▸ Collected material
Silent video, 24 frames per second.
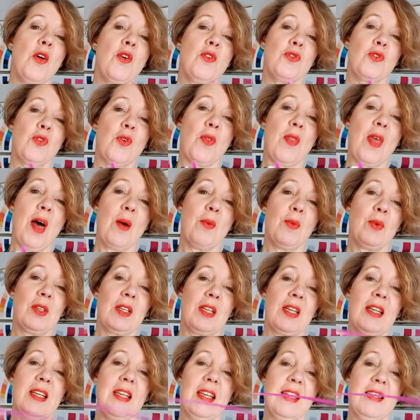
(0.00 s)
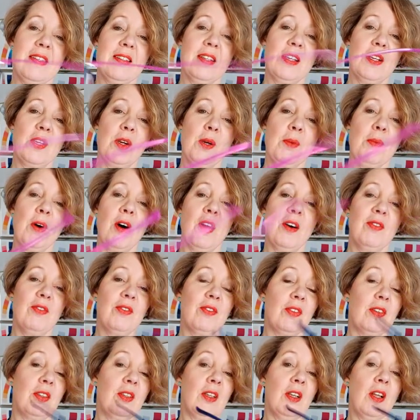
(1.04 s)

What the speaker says: so that one can easily come off.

▸ Aim of the task
Print the full listing again exactly, and drop every image from it.

▸ The completed task
Silent video, 24 frames per second.
(0.00 s)
(1.04 s)

What the speaker says: so that one can easily come off.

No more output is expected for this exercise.